We introduce a three-zone epistemic architecture partitioning the individual cognitive universe into Zone 1 (Terra Cognita: known knowns), Zone 2 (Terra Incognita: known unknowns), and Zone 3 (Hic Sunt Dracones: unknown unknowns). We formalize zone boundaries using k-nearest neighbor distance computation in both Euclidean and Manhattan metrics, topological boundary theory in metric spaces, Shannon entropy gradients, and Kolmogorov complexity. We propose a collective universe comparison mechanism that makes Zone 3 visible to the individual from the outside through federated and privacy-preserving methods. We describe a frontier expansion rate metric that tracks the rate at which unknown unknowns become known unknowns over time.

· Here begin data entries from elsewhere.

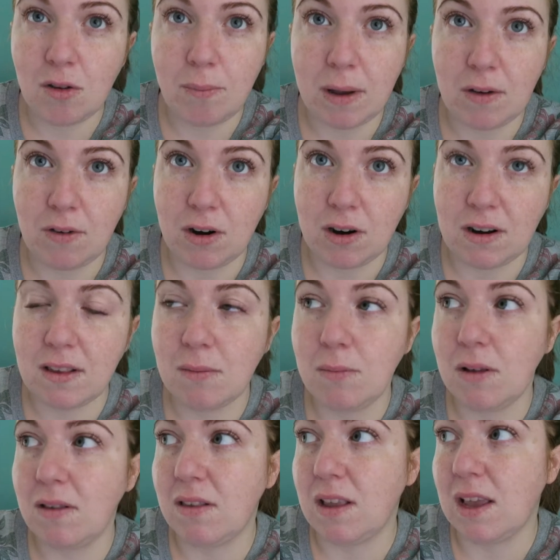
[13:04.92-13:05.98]
to pay for
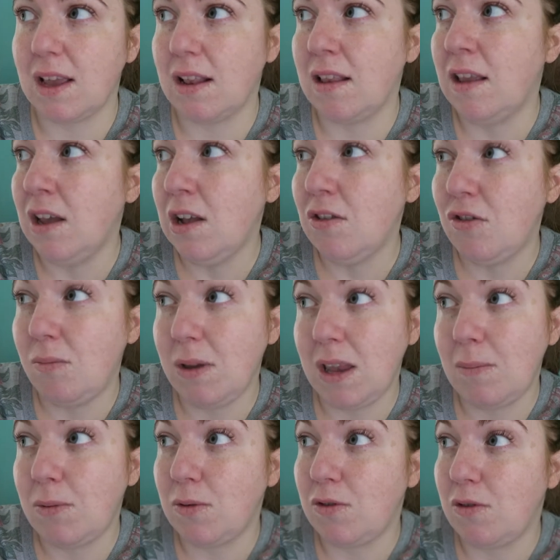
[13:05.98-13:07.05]
Christmas and to
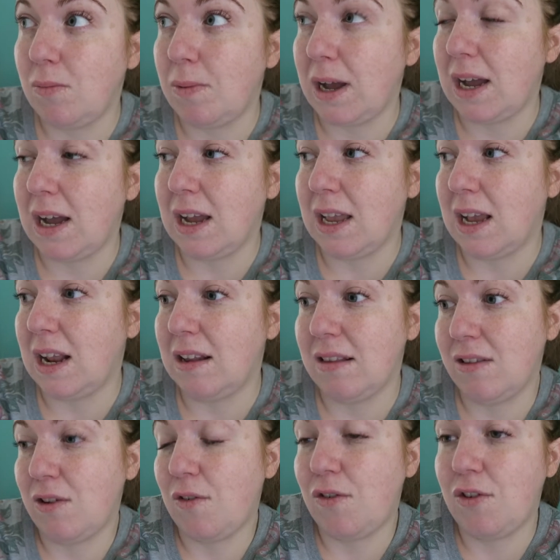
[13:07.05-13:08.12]
be able to buy
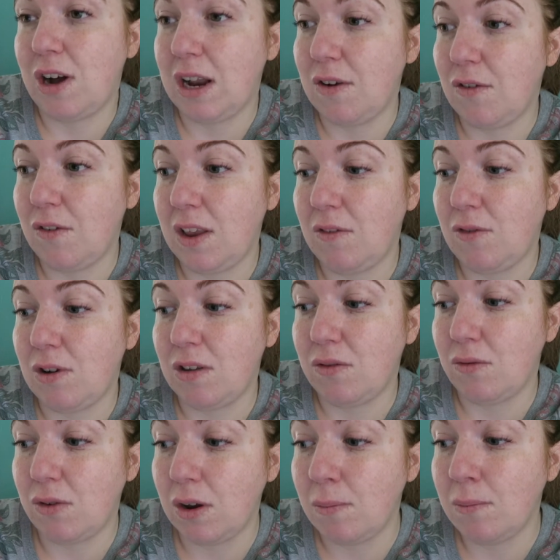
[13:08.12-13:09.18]
stuff for Alfie, for
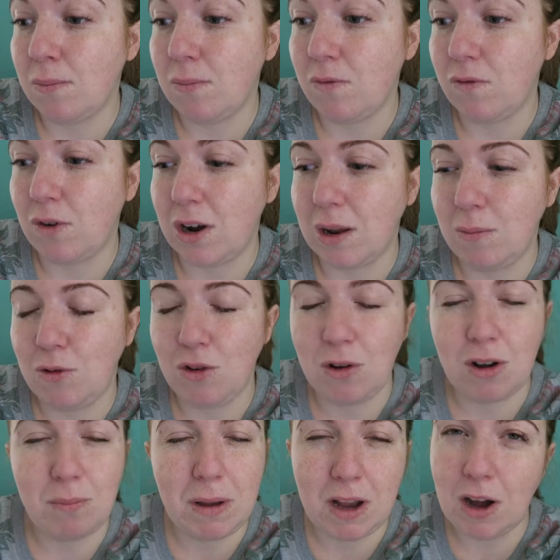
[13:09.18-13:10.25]
his room, for him to
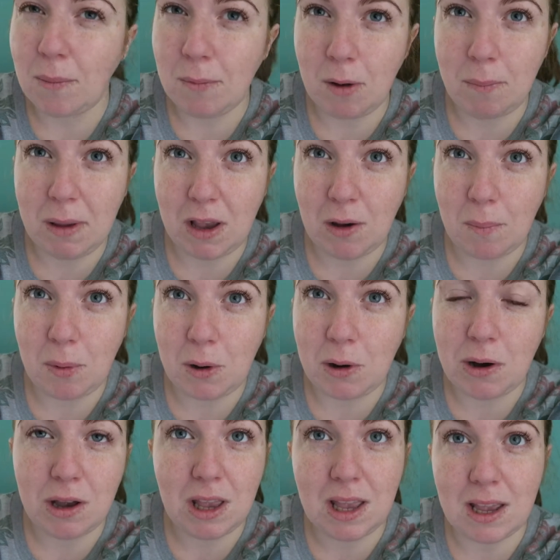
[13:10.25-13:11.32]
become a bigger
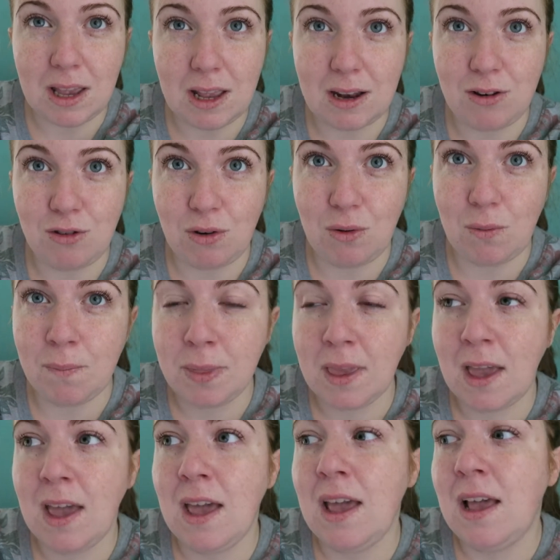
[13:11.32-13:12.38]
boy. And you know,
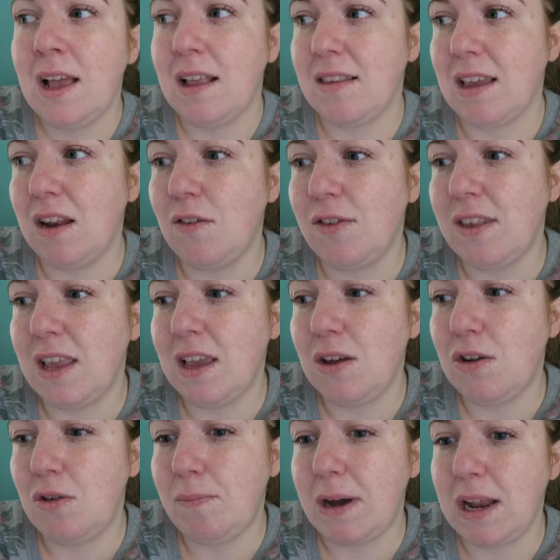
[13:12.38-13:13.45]
it's kind of
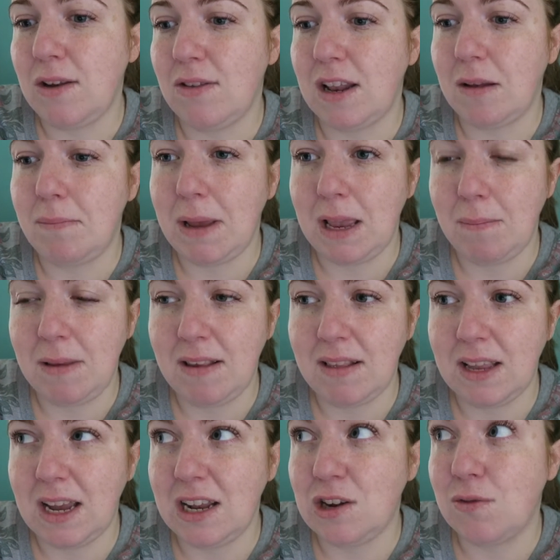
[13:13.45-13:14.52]
saying goodbye to that baby
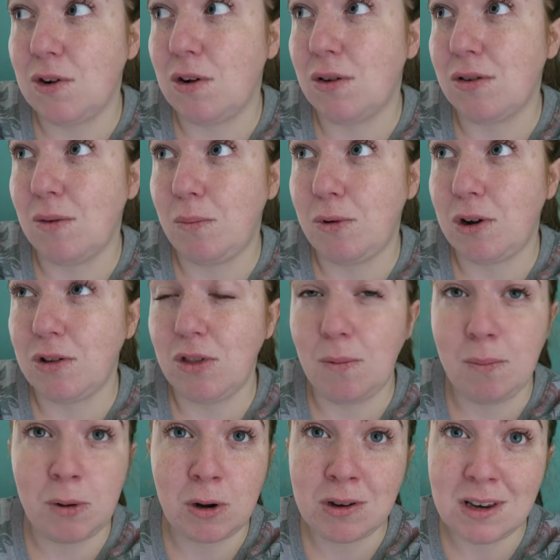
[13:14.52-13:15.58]
stage. We also brought
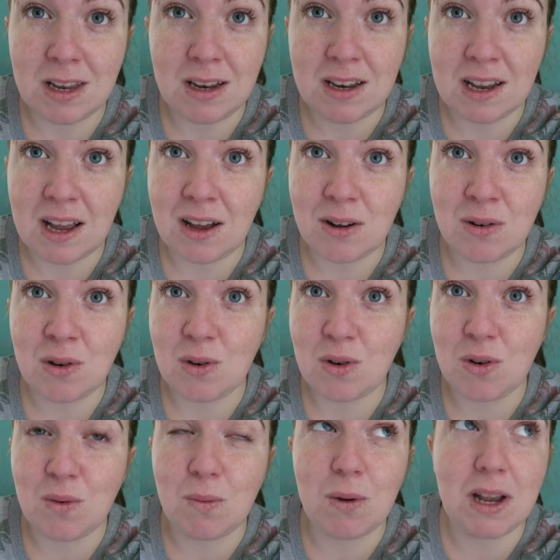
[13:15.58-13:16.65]
the potty down.
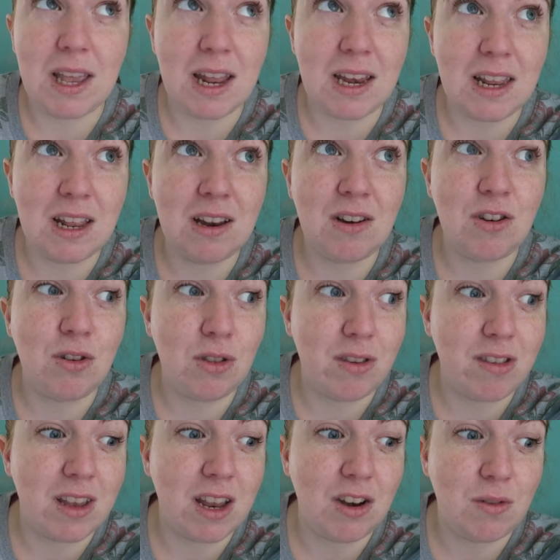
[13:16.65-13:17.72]
You know, we're getting to the
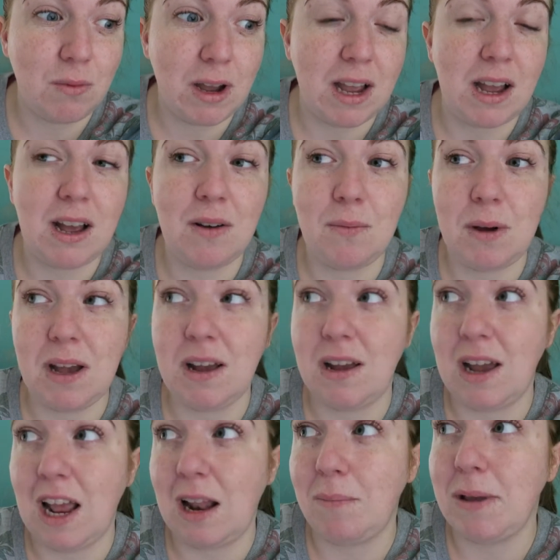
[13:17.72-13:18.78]
stage where we're
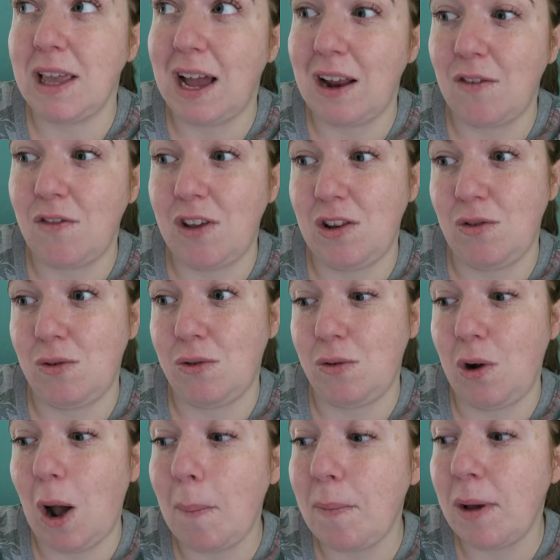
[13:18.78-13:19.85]
helping Alfie to
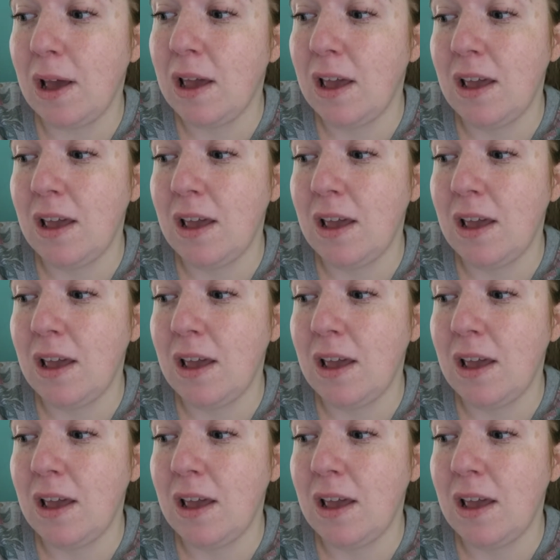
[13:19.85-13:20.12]
grow up.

The framework operationalizes the philosophical tradition of negative epistemology, from Wittgenstein's proposition that whereof one cannot speak thereof one must be silent, through Popper's falsifiability criterion as a frontier marker, to Taleb's Black Swan theory of unknown unknowns as structural events that reshape knowledge architectures. The cartographic phrase Hic Sunt Dracones, here there be dragons, is adopted as a formal technical designation for Zone 3, recovering the epistemically honest acknowledgment encoded in early modern cartography that the boundary of the known world is not nothing but uncharted.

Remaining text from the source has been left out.